### Task to complete
What you return should be only the lines in the entries below between the one holding "[0:08.00-0:09.00]" and the one holding "[00:00:02.08 to 00:00:03.12]", ends included, with every picture left out.

__________

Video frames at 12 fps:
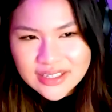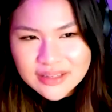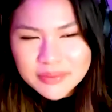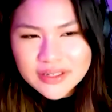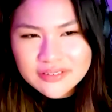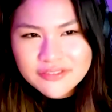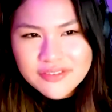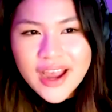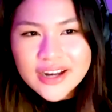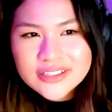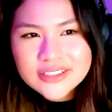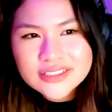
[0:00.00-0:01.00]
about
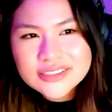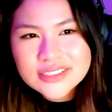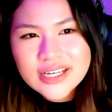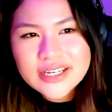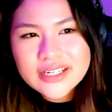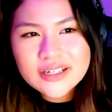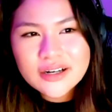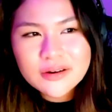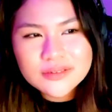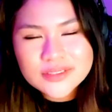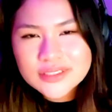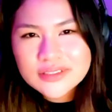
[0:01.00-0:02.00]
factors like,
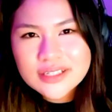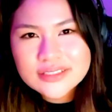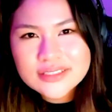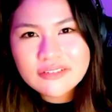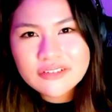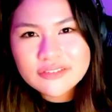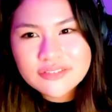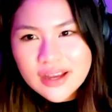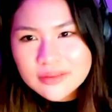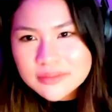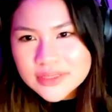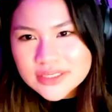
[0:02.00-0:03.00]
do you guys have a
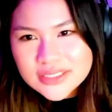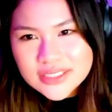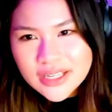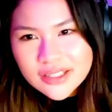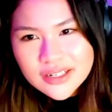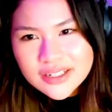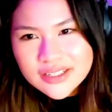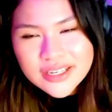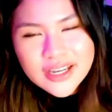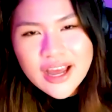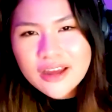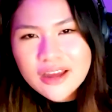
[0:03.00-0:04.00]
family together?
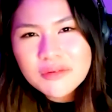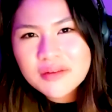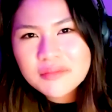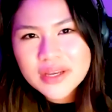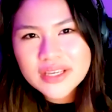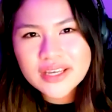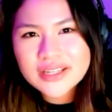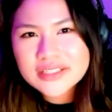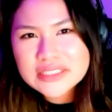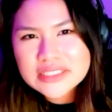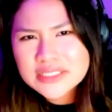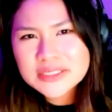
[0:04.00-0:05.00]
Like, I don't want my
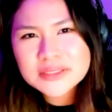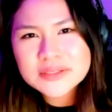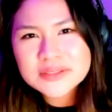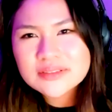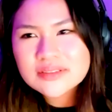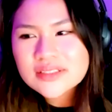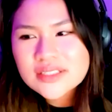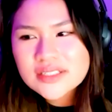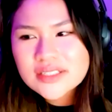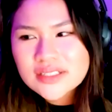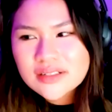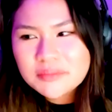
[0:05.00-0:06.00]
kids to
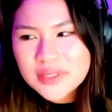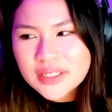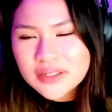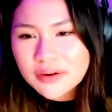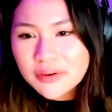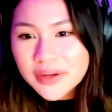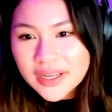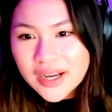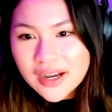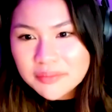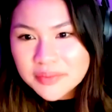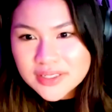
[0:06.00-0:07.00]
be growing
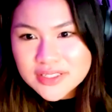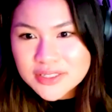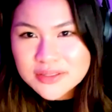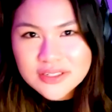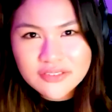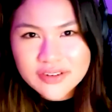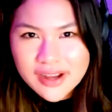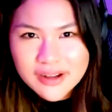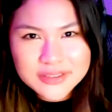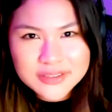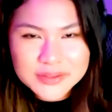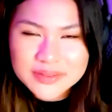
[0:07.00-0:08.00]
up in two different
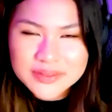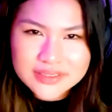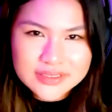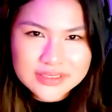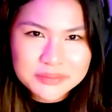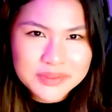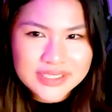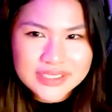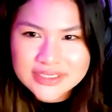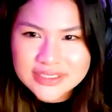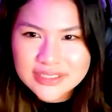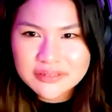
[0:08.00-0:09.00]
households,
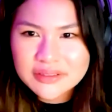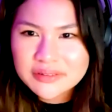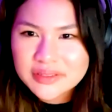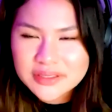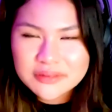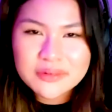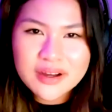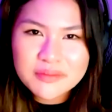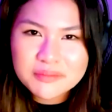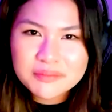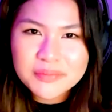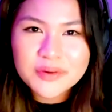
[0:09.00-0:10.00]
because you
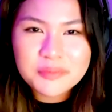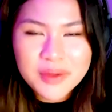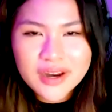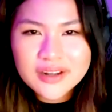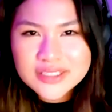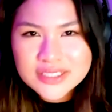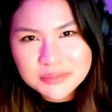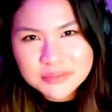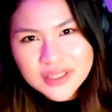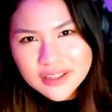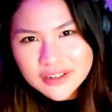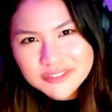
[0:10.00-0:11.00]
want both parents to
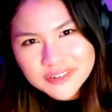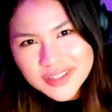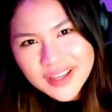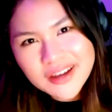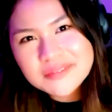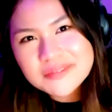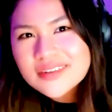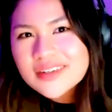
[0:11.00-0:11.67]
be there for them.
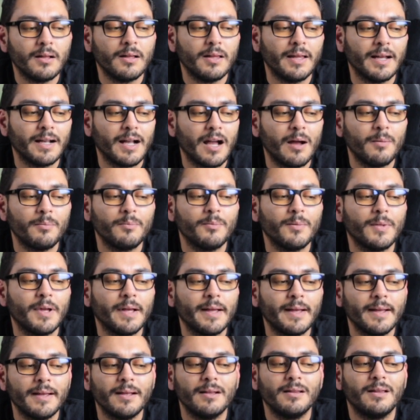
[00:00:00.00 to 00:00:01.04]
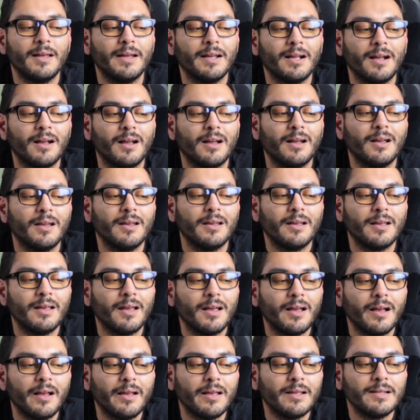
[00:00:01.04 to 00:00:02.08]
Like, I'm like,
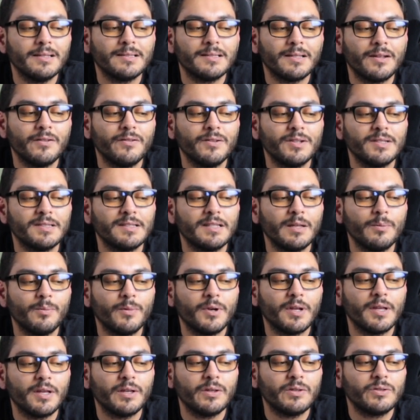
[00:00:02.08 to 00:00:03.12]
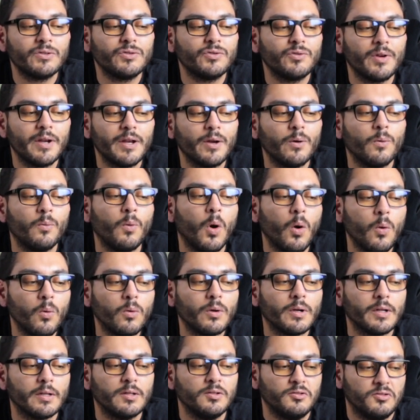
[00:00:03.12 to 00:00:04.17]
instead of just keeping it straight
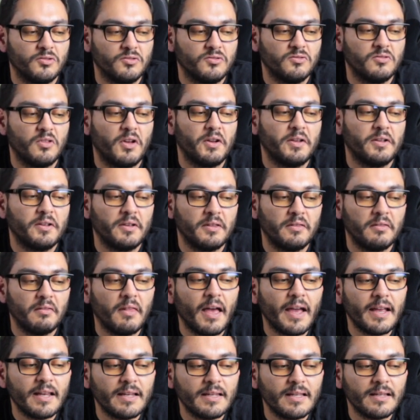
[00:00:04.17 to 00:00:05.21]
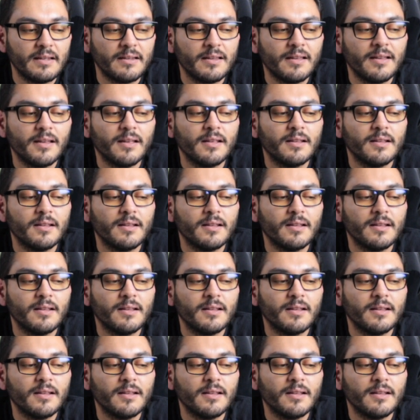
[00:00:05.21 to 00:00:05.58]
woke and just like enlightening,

__________

### Solved exercise
[0:08.00-0:09.00]
households,
[0:09.00-0:10.00]
because you
[0:10.00-0:11.00]
want both parents to
[0:11.00-0:11.67]
be there for them.
[00:00:00.00 to 00:00:01.04]
[00:00:01.04 to 00:00:02.08]
Like, I'm like,
[00:00:02.08 to 00:00:03.12]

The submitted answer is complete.